I announce that I'm pregnant and lose a follower? Ouch, lol.
Anyway, I'm sure some of you are dying to hear the story so here it goes:
I was on the phone with my mom, Ryan wasn't home and I didn't expect him to get home. I secretly took that test just to ease my mind and for it to possibly make me start my period because while TTC I got phantom pregnancy symptoms and they would cause my period to be late. So, I put my mom on speaker, pee'd on the stick and as it started to turn, Ryan came home. My mom couldn't understand me but I asked her 2 times how likely it was to get a false positive pregnancy test. I walked out of the bathroom and handed the test to Ryan. The smile on his face was absolutely PRICELESS. I wish I could have taken a picture of that moment. It is forever embedded in my mind. We embraced, cried, laughed and I shook for a while. I seriously am in shock. I cannot believe this is real. It doesn't feel real. But I am SO happy that it IS real.

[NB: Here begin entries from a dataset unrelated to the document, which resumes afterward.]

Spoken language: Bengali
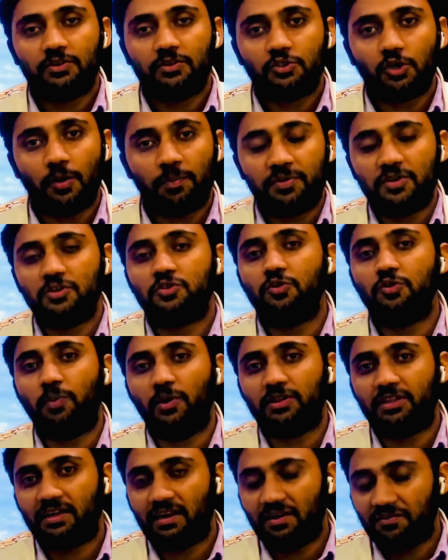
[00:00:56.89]
সব কিছু
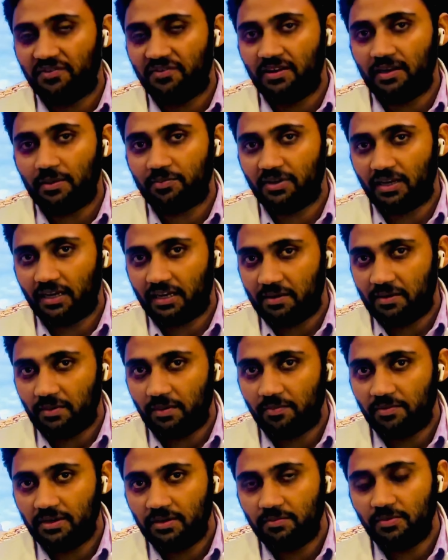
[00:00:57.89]
পাতাকার ফিন আপনারা
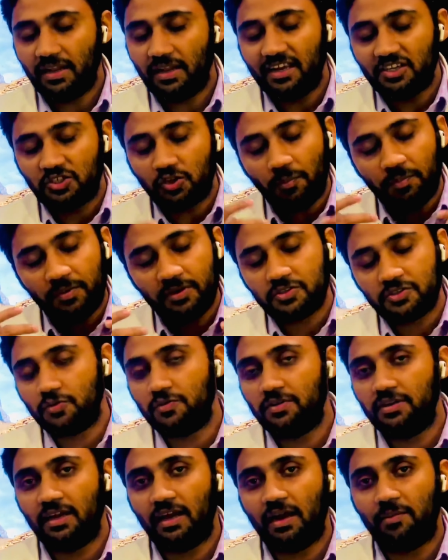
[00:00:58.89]
কীভাবে নেবেন এই সব কিছু
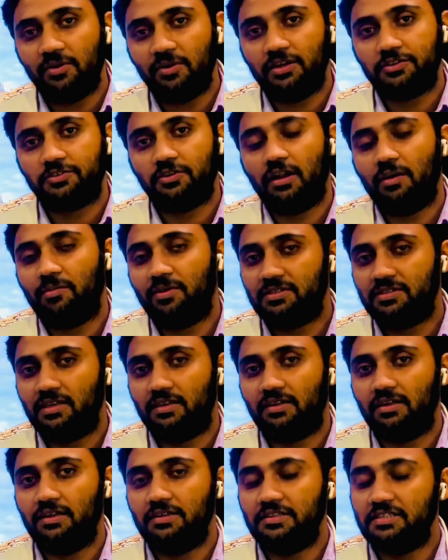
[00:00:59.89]
নিয়ে আমি আসলে আমার
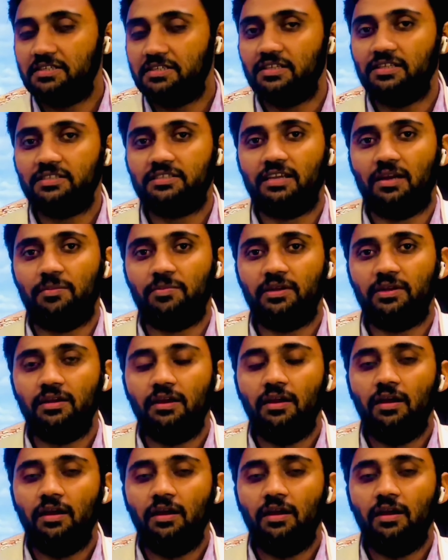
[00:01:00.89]
চ্যানেলের ডিটেলসে আমি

What's the craziest part? It's not that I started using a less harsh top coat on Monday. No, it wasn't that I quit smoking Monday night. It's the fact that I got pregnant with this baby around the same time that I lost our first baby last year. I feel like fate is working here. This all makes sense. We are supposed to have this baby.
This time, I will not go to the ER and lie and say that I am cramping and lightly bleeding. This time I will do it right and wait. The group session is October 3rd and after that I will have my blood work done. I will also find out when my first appointment is at the group session. I want it as soon as I can get it.
For now, I am just going to chill out. I have been so laid back about this pregnancy so far. I don't want anything to happen to my baby and I feel very confident that this is it. I thought for sure I would be so scared, but I feel a sense of peace. Overwhelming happiness and peace.